Supreme Court orders Obama administration, DOJ, Eric Holder to respond to German homeschooler’s appeal
The US Supreme Court ordered that the Department of Justice, led by Attorney General Eric Holder, must respond to a petition from a Christian family from German who are fighting deportation.
Ewe and Hannelore Romeike have been battling the case for months as they homeschool their children in Tennessee. Homeschooling is illegal in Germany, a law instituted in 1938 by Adolph Hitler, so the family came to America after losing the legal battles in the native country.
German officials threatened the family with fines, imprisonment and even the removal of the children from the household. The Romeike children were taken from their parents for a time before fleeing to the United States for refuge.
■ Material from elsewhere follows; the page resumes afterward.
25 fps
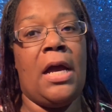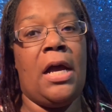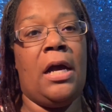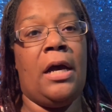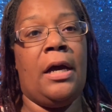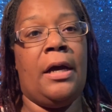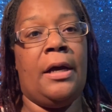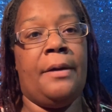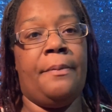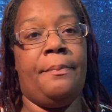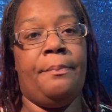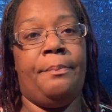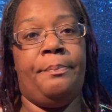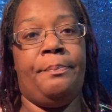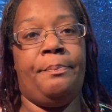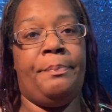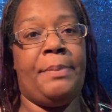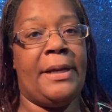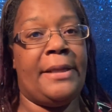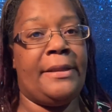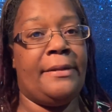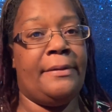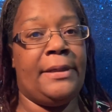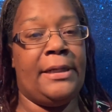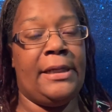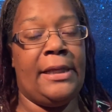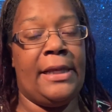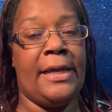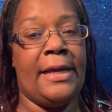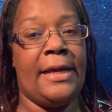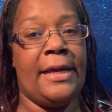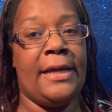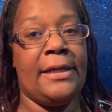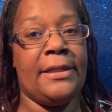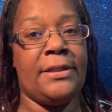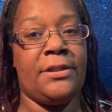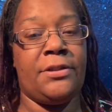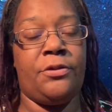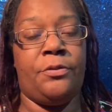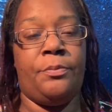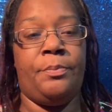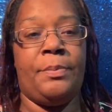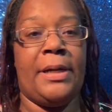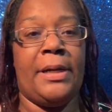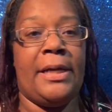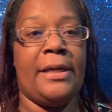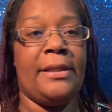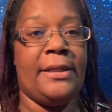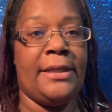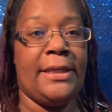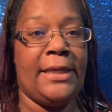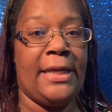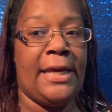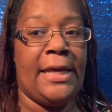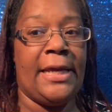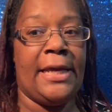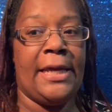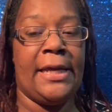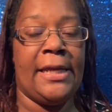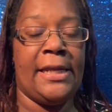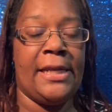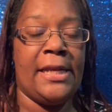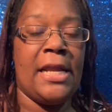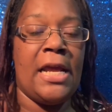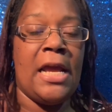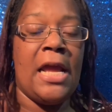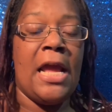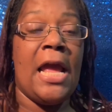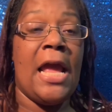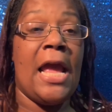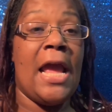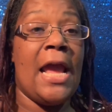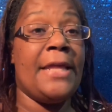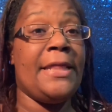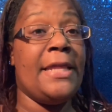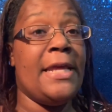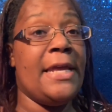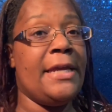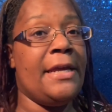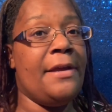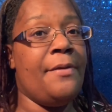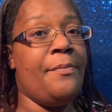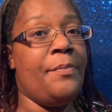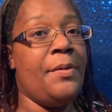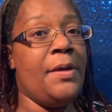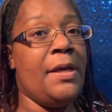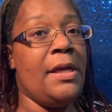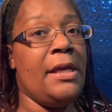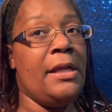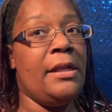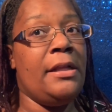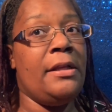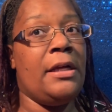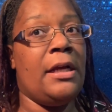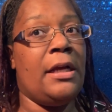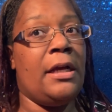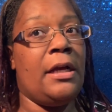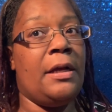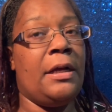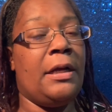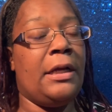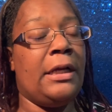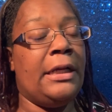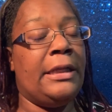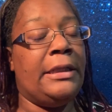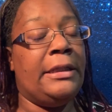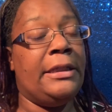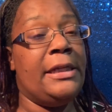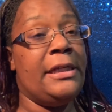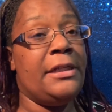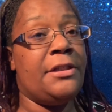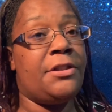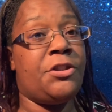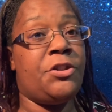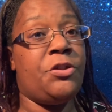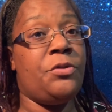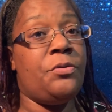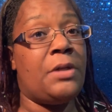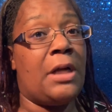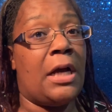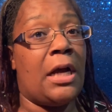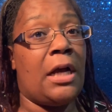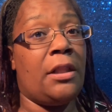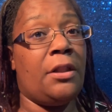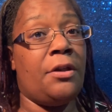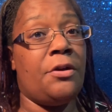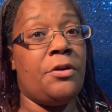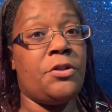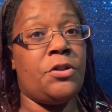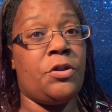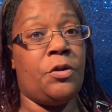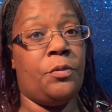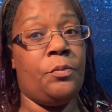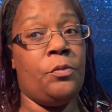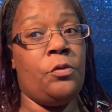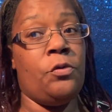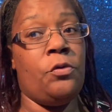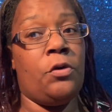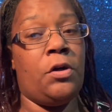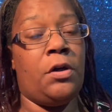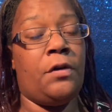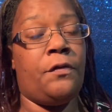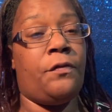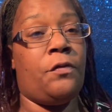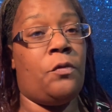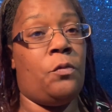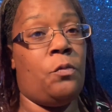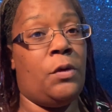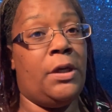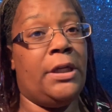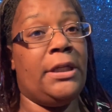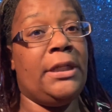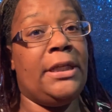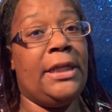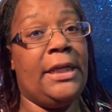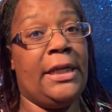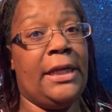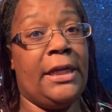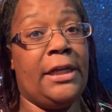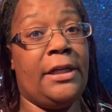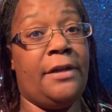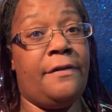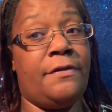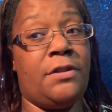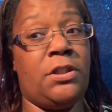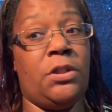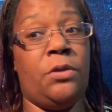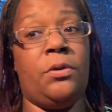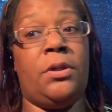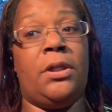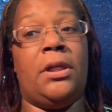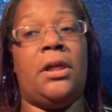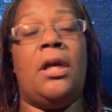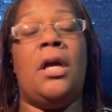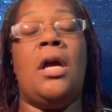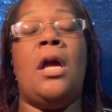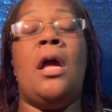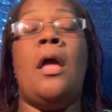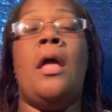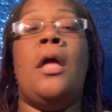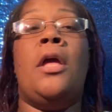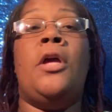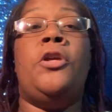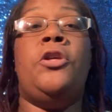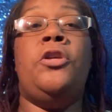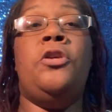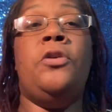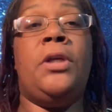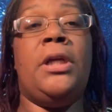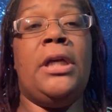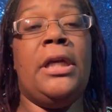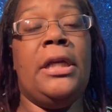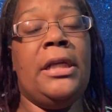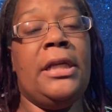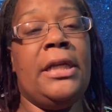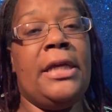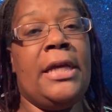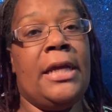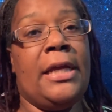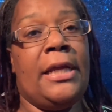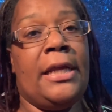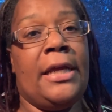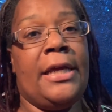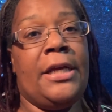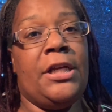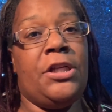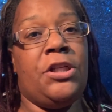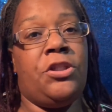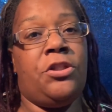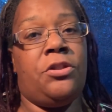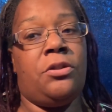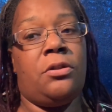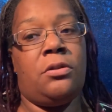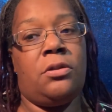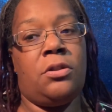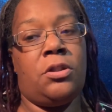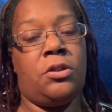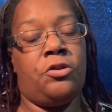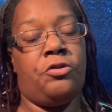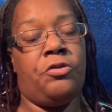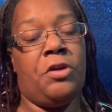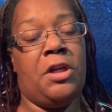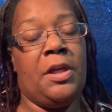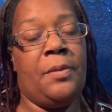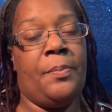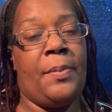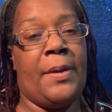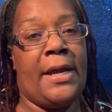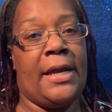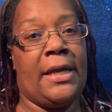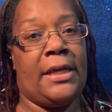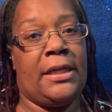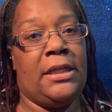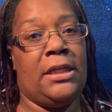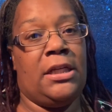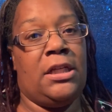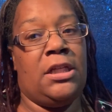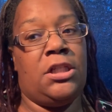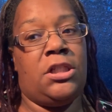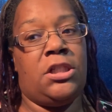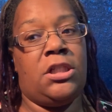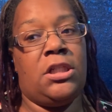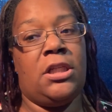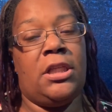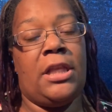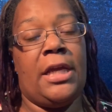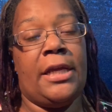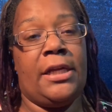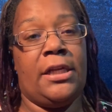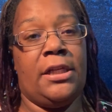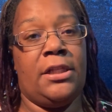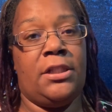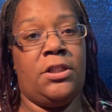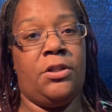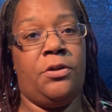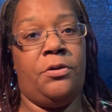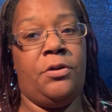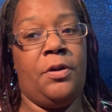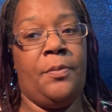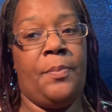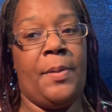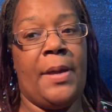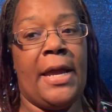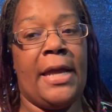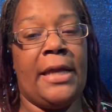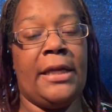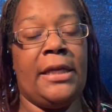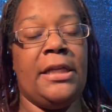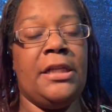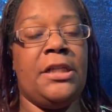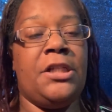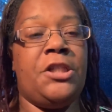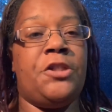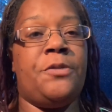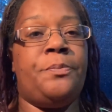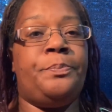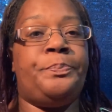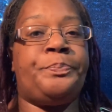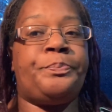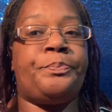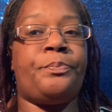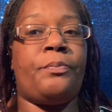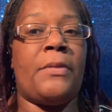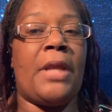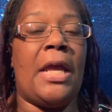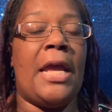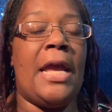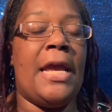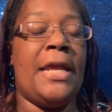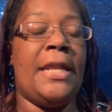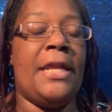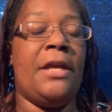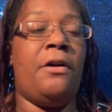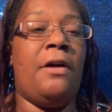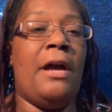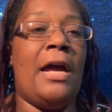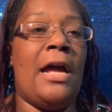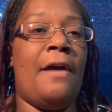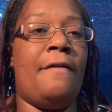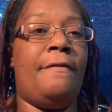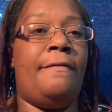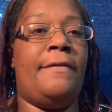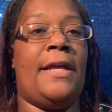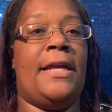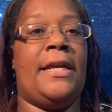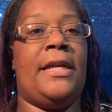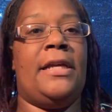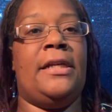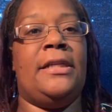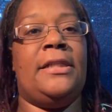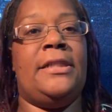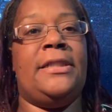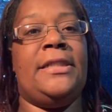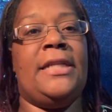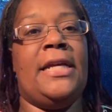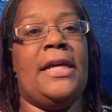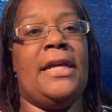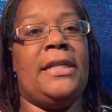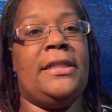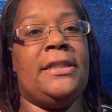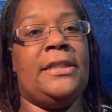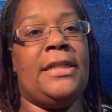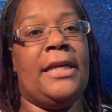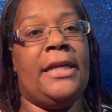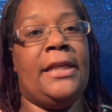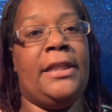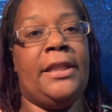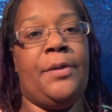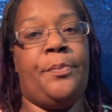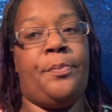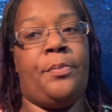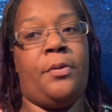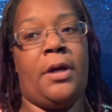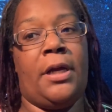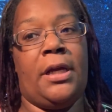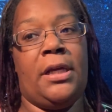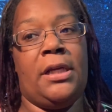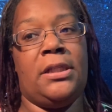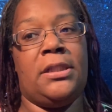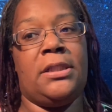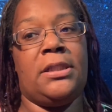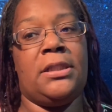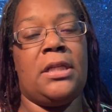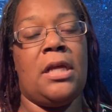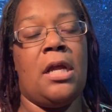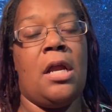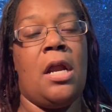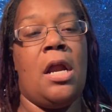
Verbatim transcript: um, by the glass or by the can. And they can be uh, at least $2 or more for one can of soda. You can get a drink package, like a soda package, and it'll have like a set daily price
In court documents filed by the Department of Justice, the Obama administration asserted that the requirement that German children be sent to public school is valid as the government seeks to create an “open, pluralistic society.” It asserted that German officials are not persecuting the family by mandating attendance since the law applies to all citizens, regardless of their religion.
“[T]he Romeikes [have] not shown that Germany’s enforcement of its general school-attendance law amounts to persecution against them, whether on grounds of religion or membership in a recognized social group,” the court ruled. “There is a difference between the persecution of a discrete group and the prosecution of those who violate a generally applicable law.”
READ MORE HERE ON DOJ SAYING IT’S NOT PERSECUTION
As the Sixth Circuit recently denied a request for rehearing, the Homeschool Legal Defense Association (HSLDA), which has been representing the family in court, then appealed the matter to the U.S. Supreme Court.
“The government initially waived its right to respond, apparently thinking that Romeike v. Holder wasn’t worthy of the court’s consideration,” James Mason, Director of Litigation for HSLDA, told Charisma News. “Clearly, someone in the Supreme Court disagrees. While the odds of the court taking any case are very low, this has increased the chances—but it is impossible to predict whether the court will ultimately accept the case.”
Uwe Romeike says that he is praying that the Supreme Court will give their case a chance.
“We are extremely grateful for the work of HSLDA in support of our family,” he told reporters. “We hope that the Supreme Court will hear our appeal and that we may be able to stay here. America is a land of freedom and we cannot go back to Germany where our children will be taken from us just because we homeschool.”